* **What the exercise asks**: This exercise asks for an exact copy of every entry below, with pictures omitted.

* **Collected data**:
════════════════════
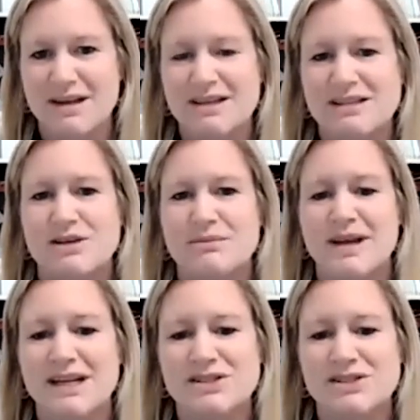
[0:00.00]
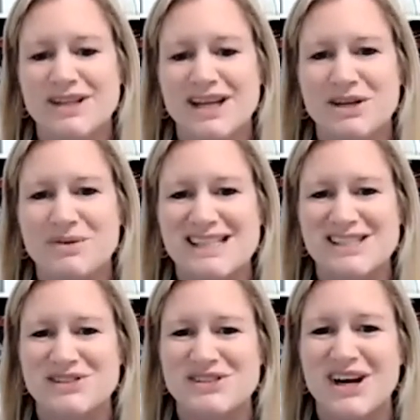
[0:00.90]
So make sure that you
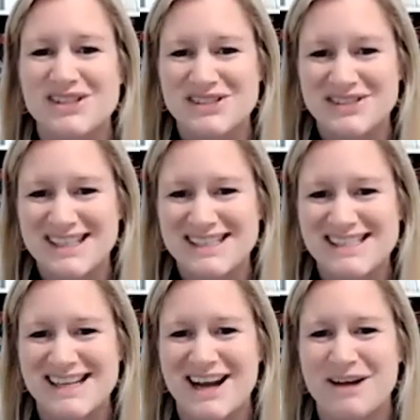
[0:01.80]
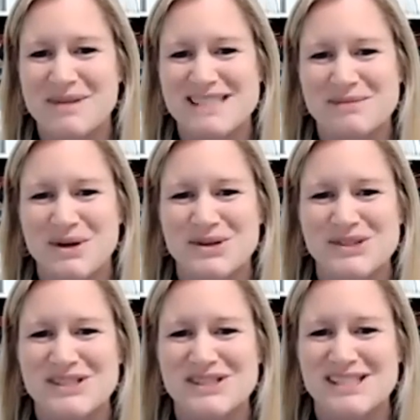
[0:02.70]
ask your doctor this as
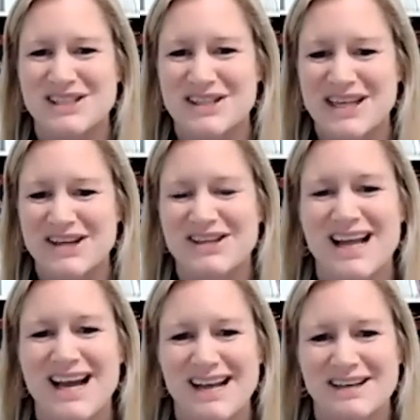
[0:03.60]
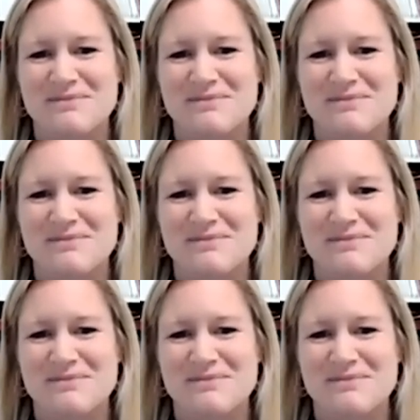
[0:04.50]
opposed to just looking online.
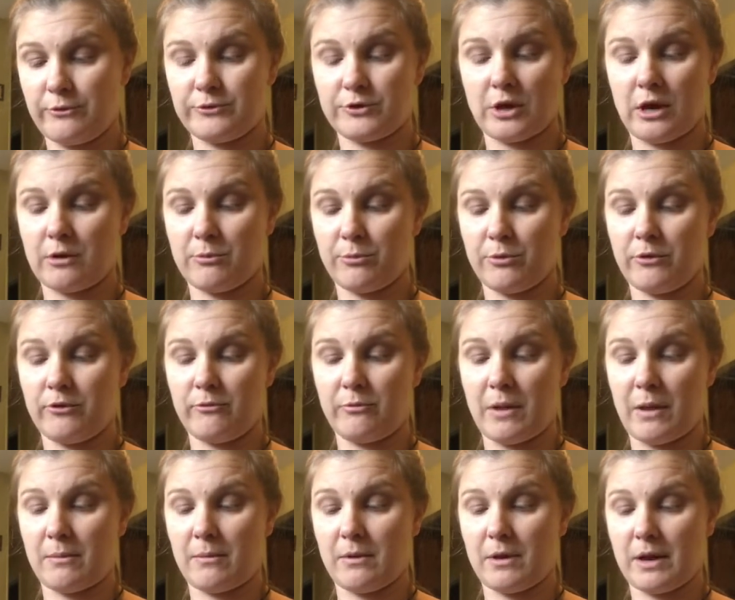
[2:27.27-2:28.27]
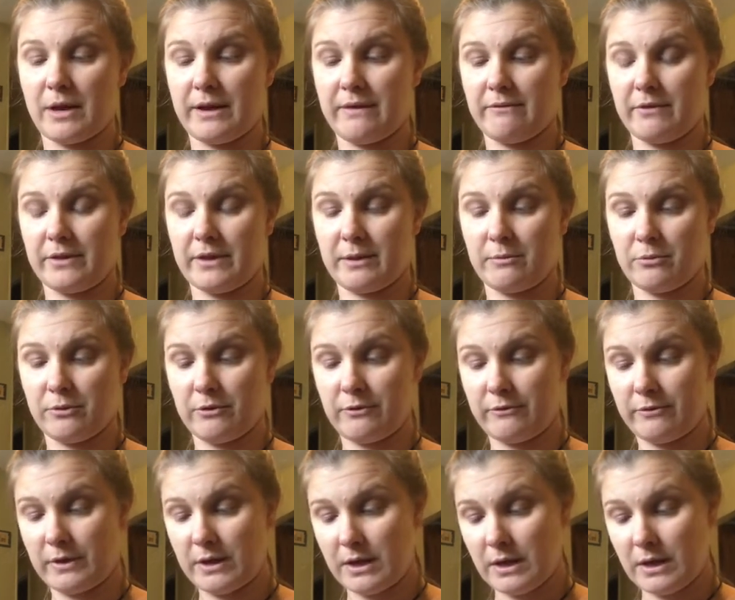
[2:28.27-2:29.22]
shockproof, blah, blah, blah, everything proof.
════════════════════
* **Written response**:
[0:00.00]
[0:00.90]
So make sure that you
[0:01.80]
[0:02.70]
ask your doctor this as
[0:03.60]
[0:04.50]
opposed to just looking online.
[2:27.27-2:28.27]
[2:28.27-2:29.22]
shockproof, blah, blah, blah, everything proof.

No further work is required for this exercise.